Saturday, February 07, 2009

Early Saturday Roundup (excerpts with/video)


"Deal reached on stimulus plan; vote not expected before Monday": AP, video (01:39).

Media Matters: "Fundamentally flawed stimulus coverage.":

If there's one fact that should be made clear in every news report about the stimulus package working its way through Congress, it is this: Government spending is stimulative.

That's a basic principle of economics, and understanding it is essential to assessing any stimulus package. So it should be an underlying premise of the media's coverage of the stimulus debate. Unfortunately, that hasn't been the case. Indeed, reporters routinely suggest that spending is not stimulative.
(H/t to Karen Young)

"A Plan B For HHS" (Eleanor Clift-Newsweek):

Obama doesn't have a Plan B. Daschle was a shoo-in for the job, and there is no deep bench of runners-up vetted and ready to serve.

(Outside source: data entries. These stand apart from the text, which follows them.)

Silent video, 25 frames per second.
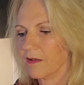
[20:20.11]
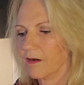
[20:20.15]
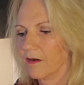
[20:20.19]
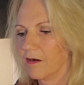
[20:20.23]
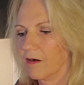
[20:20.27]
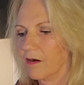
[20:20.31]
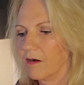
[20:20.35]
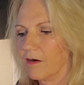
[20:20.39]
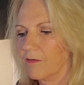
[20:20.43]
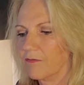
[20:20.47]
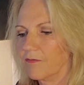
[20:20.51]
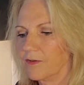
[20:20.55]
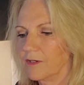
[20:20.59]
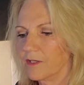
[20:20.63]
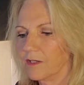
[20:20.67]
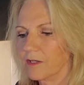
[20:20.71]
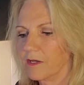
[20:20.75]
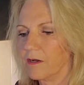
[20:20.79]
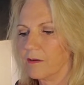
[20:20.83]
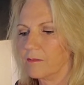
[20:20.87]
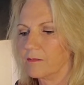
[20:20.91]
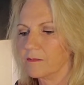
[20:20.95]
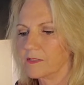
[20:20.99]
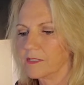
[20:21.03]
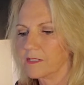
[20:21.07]
Off it
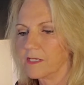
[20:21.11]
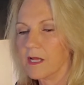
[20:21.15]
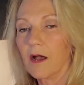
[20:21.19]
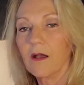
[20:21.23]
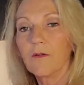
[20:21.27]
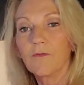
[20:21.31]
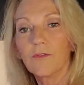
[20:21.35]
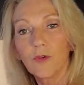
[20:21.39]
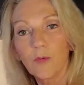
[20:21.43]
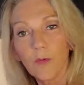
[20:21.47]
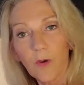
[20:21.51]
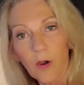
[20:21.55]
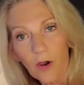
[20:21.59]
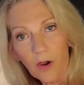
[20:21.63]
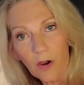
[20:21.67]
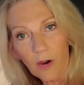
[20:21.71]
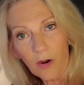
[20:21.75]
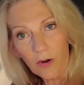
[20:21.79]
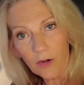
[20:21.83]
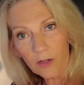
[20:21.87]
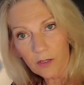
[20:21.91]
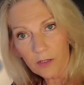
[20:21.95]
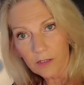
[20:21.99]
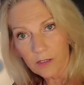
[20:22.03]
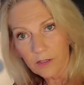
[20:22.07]
comes. Now, if you are
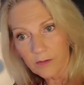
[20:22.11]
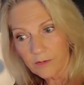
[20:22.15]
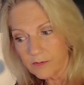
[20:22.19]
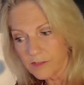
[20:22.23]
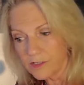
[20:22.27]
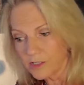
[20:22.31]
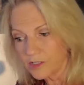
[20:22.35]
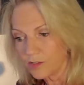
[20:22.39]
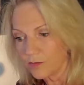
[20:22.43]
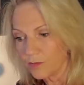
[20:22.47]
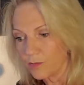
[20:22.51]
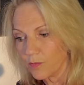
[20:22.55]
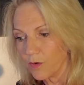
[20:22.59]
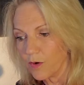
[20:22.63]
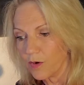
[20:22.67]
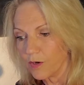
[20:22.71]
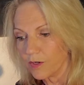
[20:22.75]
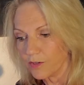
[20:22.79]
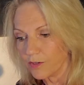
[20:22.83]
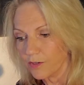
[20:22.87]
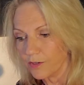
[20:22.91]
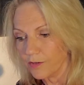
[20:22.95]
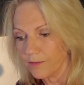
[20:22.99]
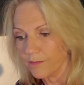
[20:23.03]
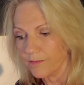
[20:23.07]
close to
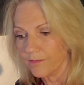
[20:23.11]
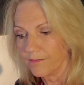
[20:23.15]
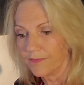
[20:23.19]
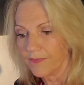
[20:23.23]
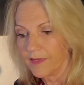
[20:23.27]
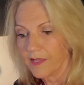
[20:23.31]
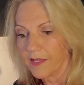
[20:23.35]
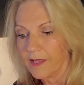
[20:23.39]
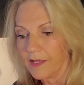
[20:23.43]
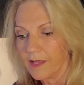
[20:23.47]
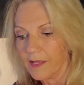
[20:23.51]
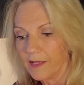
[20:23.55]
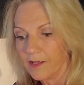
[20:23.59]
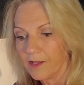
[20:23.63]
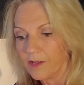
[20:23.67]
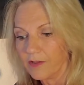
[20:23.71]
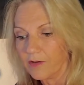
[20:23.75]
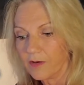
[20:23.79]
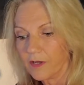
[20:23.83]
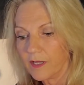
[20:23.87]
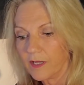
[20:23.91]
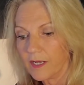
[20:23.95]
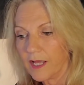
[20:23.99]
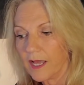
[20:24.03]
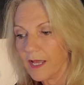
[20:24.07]
water, you
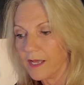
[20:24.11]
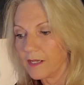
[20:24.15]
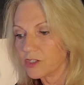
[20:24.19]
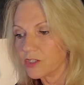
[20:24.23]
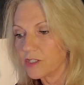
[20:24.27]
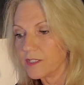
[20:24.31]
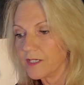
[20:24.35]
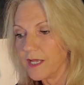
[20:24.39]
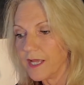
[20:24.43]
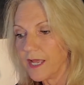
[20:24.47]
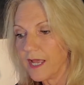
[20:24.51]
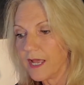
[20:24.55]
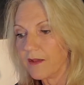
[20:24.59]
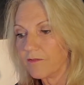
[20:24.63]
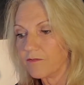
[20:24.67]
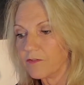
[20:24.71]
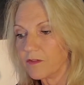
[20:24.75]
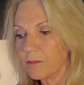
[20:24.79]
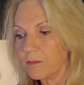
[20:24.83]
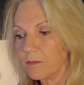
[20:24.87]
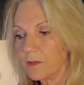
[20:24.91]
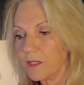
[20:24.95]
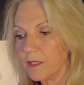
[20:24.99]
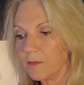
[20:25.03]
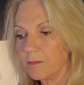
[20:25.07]
can actually have the
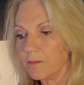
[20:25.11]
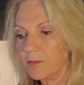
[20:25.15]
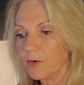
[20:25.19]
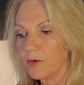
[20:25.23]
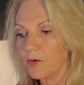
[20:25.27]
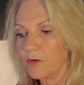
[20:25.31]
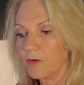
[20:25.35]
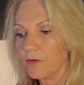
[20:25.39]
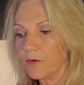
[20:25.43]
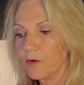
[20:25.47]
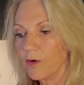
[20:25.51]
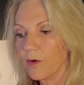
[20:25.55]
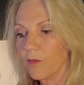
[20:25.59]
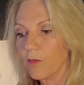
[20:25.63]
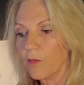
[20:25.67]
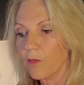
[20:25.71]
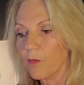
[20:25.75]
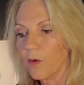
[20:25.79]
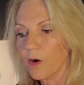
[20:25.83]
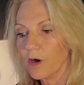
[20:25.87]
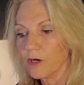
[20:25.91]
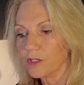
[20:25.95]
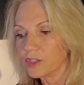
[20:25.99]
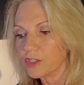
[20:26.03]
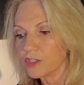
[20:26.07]
people
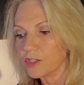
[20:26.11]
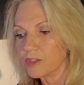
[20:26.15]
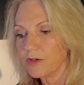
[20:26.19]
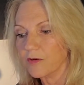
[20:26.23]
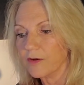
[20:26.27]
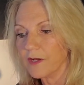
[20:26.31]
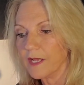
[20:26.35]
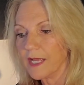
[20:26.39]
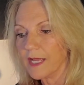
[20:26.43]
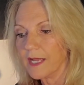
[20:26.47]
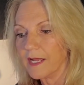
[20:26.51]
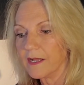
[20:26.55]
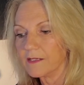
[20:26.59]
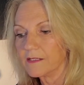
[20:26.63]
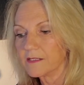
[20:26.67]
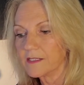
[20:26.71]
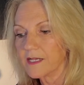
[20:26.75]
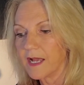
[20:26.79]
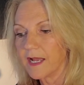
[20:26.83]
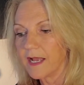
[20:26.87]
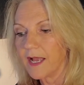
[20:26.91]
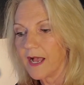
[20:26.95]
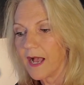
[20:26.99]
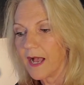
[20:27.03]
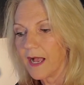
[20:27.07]
wash their hands.
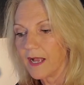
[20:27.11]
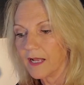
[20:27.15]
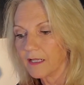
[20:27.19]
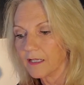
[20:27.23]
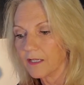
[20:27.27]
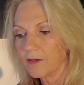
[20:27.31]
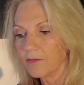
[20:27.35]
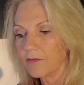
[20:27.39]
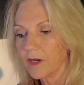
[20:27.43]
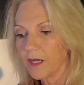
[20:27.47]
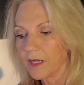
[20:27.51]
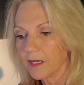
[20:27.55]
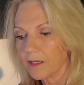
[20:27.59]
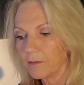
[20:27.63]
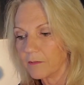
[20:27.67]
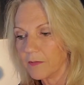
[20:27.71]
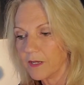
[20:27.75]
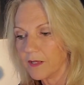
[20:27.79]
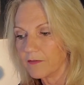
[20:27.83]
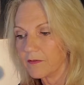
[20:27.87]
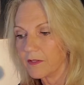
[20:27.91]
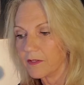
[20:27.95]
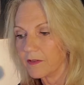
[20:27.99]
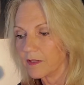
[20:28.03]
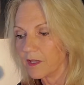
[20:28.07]
I highly
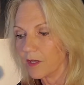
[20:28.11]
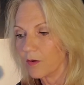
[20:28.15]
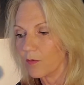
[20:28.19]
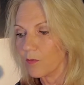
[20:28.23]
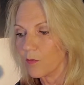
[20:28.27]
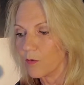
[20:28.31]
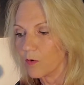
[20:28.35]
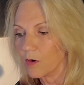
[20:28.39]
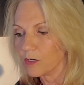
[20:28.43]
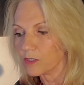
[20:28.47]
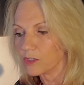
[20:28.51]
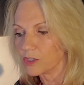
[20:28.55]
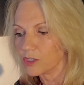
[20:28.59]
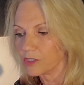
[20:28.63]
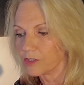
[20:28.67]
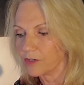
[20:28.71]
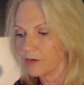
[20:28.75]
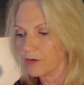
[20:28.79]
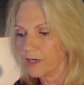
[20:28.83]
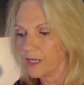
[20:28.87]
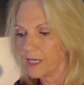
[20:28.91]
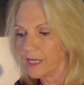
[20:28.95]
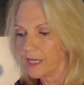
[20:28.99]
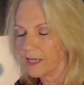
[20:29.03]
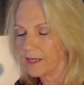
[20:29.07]
recommend that they wash their
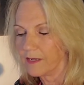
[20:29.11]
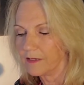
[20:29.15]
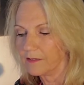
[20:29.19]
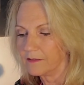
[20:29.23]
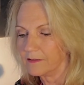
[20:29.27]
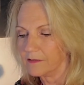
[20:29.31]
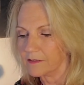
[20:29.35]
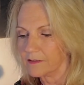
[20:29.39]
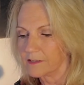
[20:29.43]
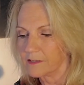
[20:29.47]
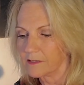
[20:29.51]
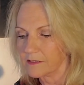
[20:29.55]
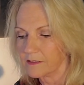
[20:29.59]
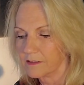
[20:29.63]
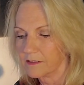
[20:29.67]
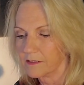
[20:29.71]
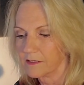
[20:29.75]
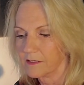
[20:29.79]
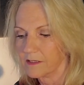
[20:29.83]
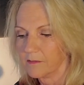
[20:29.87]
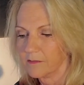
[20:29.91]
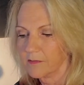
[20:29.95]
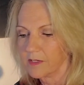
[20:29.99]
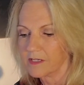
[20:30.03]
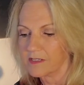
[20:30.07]
hands
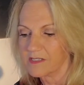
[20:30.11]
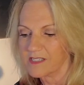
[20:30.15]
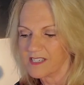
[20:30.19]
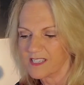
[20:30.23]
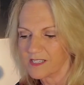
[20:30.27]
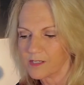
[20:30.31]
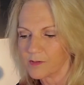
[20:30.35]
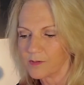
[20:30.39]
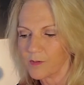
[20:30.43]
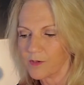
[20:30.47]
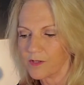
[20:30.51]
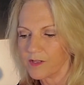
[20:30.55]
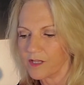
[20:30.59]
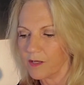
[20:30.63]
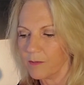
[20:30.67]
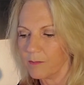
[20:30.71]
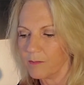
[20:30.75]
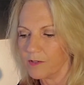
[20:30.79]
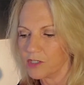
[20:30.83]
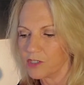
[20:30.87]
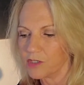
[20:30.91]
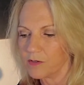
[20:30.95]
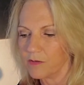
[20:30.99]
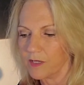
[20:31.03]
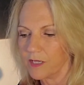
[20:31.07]
because this is what they'll be
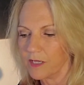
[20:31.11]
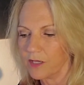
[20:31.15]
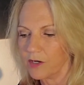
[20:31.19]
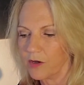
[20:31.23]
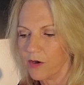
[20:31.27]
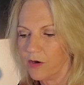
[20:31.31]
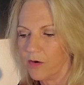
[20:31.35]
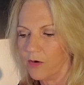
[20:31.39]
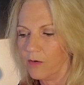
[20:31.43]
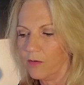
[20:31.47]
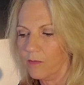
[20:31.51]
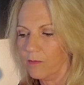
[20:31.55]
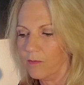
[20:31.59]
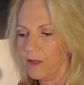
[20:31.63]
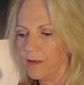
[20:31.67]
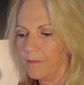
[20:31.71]
doing at home.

Still, Obama may surprise us. In order to regain political momentum and convey the impression that while losing Daschle is a blow, it's not a body blow, he might want to have Daschle's successor ready to announce before the crocuses come up. One prominent Democrat has made no secret of the fact that he would love the job and that's Howard Dean. He's a doctor; his wife is a doctor; and he's not beholden to anyone as far as we know. In fact, Dean was running against the entrenched special interests in Washington back when the presidency was still just a gleam in Obama's eye.

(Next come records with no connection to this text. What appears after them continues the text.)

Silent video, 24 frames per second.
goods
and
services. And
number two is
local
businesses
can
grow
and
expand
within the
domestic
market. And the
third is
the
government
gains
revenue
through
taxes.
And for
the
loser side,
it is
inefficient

Granted, Dean wouldn't have Daschle's finesse with the old bulls on Capitol Hill. He angered the Democrats in Congress when he ran for president in '04 on a platform that took on the party establishment for their support of the Iraq War and their timidity in opposing President Bush. He couldn't trade on personal relationships, but he's dogged, he knows the subject, and he's due some payback for pioneering the 50-state strategy that came into fruition with Obama.

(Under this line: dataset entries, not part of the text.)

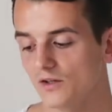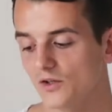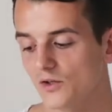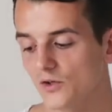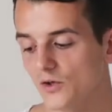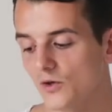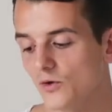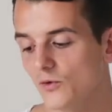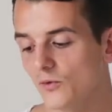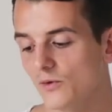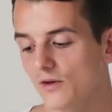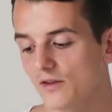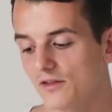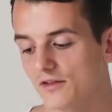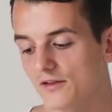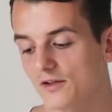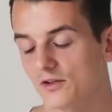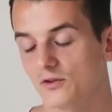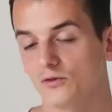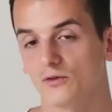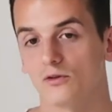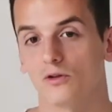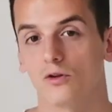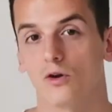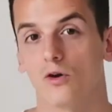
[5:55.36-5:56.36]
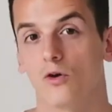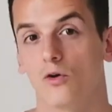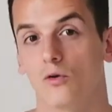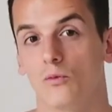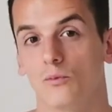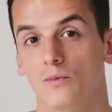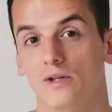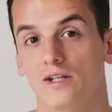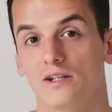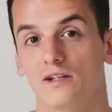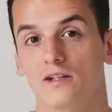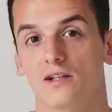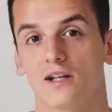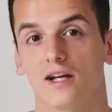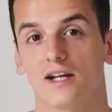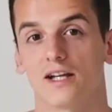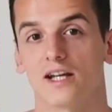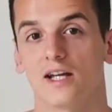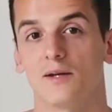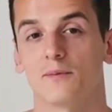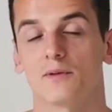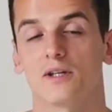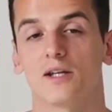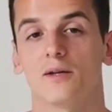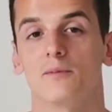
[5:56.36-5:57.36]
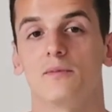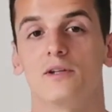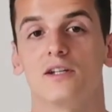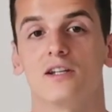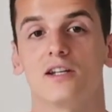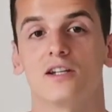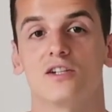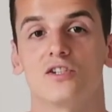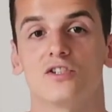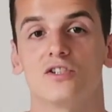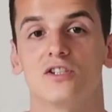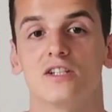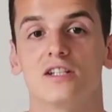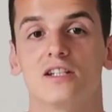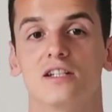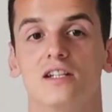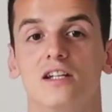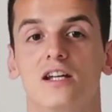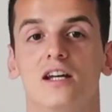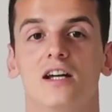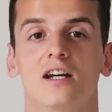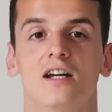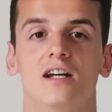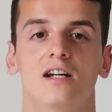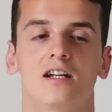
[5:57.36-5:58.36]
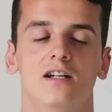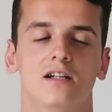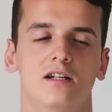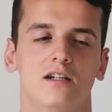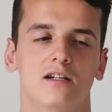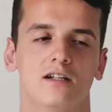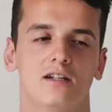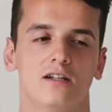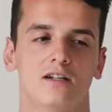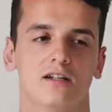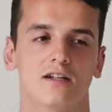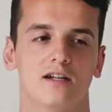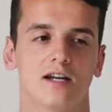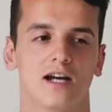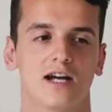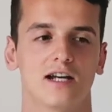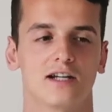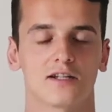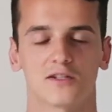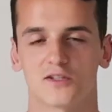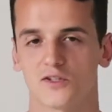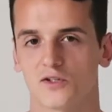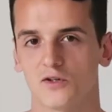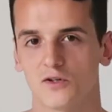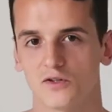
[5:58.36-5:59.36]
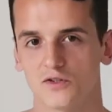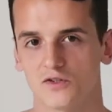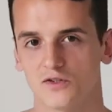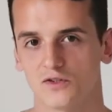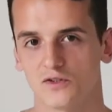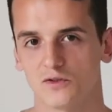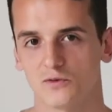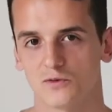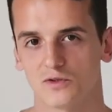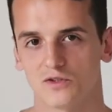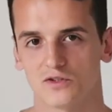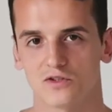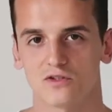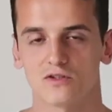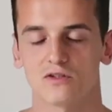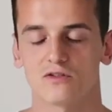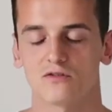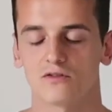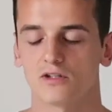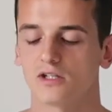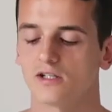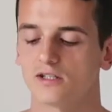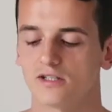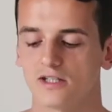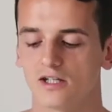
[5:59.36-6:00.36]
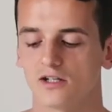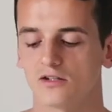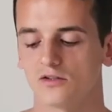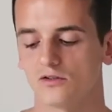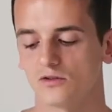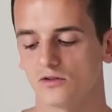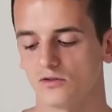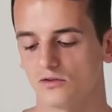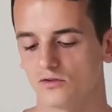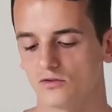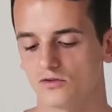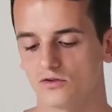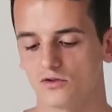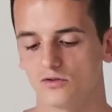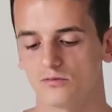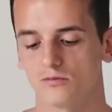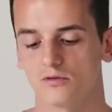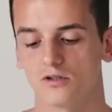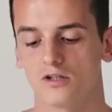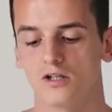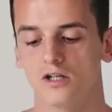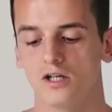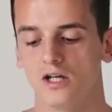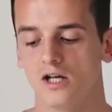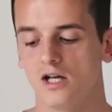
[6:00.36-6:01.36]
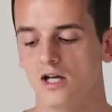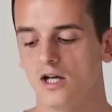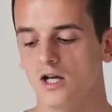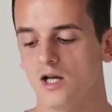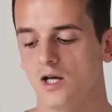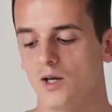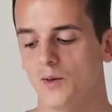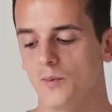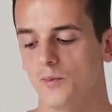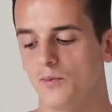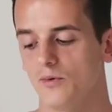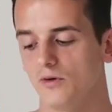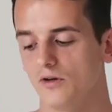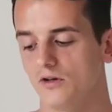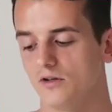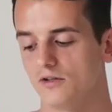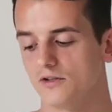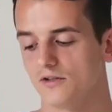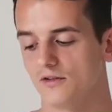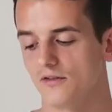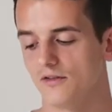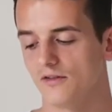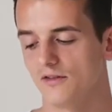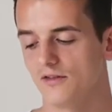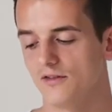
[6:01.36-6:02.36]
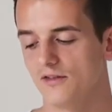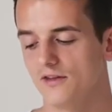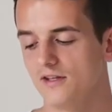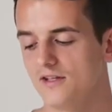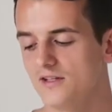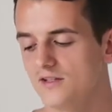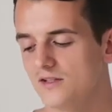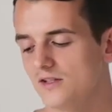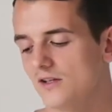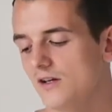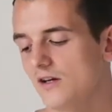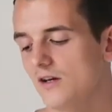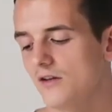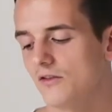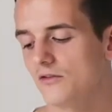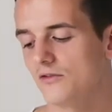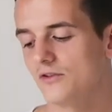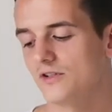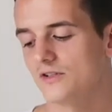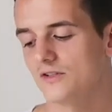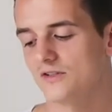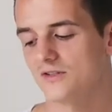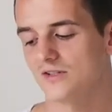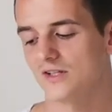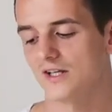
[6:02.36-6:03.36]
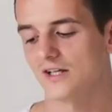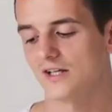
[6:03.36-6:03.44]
go with the Google Home Mini, like MKBHD, Alex Costa, which is not really a tech YouTuber, but these are the reasons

Dean's nomination probably won't happen because he crossed swords with Rahm Emanuel over the allocation of resources during the lead-up to the congressional elections of '06. Dean was the Democratic Party chairman and focused on implementing his brainchild, a 50-state strategy for a party that had narrowed its electoral base to 16 states. Emanuel was leading the Democratic effort in the House to regain the majority. He wanted money targeted to districts where Democrats had a real chance to win while Dean, despite being the brunt of several shouting matches, stuck to his script of spreading money and staff around even into states Democrats wouldn't win in the short term.

The Obama team wasn't a fan of Dean's either during the '08 presidential campaign, faulting him for letting the controversy over Florida and Michigan drag on way too long. You would think that Dean would have been vindicated by now, but that's not how Washington works.

Still, Obama prides himself on how magnanimous he is, so you can't rule out that he might reward someone who like him was an early and consistent opponent of the Iraq War, who helped lead the party out of the wilderness and who many Democrats think has been badly treated. Obama certainly wouldn't have to give Dean the dual portfolio with the White House title that he had so easily conferred on Daschle. And Emanuel is a political realist. If Obama went with Dean, he wouldn't fall on his sword over it; he'd probably find other ways to get his revenge. That's how Washington works: don't get mad, get even.
(H/t to Ray Minchew.)

"Once in a lifetime" (John Cole, Balloon Juice):

Ron Brownstein—the one political reporter I take seriously (and not just because of this)—has a good piece on the current political big picture:

“No president in my lifetime has had this opportunity to fund public investments,” says Robert Reich, a University of California (Berkeley) public policy professor who advised Obama’s campaign.

[....]

From a Democratic perspective, much of that investment—for new roads, transit systems, or school construction—serves the dual function of creating short-term jobs and encouraging long-term growth. But the bill also emphatically expands programs targeted more at the far term than the near term—from aid to schools in low-income areas ($13 billion) to expanded college loans ($16 billion) and scientific research ($10 billion).

In normal times, Congress might never enlarge so many programs at once. But, as with Reagan’s tax cut, the crisis-induced demand for action may suspend the normal laws of political gravity—and allow Democrats to redirect federal priorities as boldly as Reagan did. “This is a once-in-a-25-year opportunity to [implement] a lot of our agenda,” a top House Democratic aide says. Largely for that reason, most congressional Republicans are likely to resist the plan, no matter how many more tax cuts Obama offers them.

I think this is about right.

Tim Kaine Answers Stimulus Questions, video (13:07).

Howie P.S.: Regarding Eleanor Clift's advice, exactly when do "the crocuses come up" in the Beltway?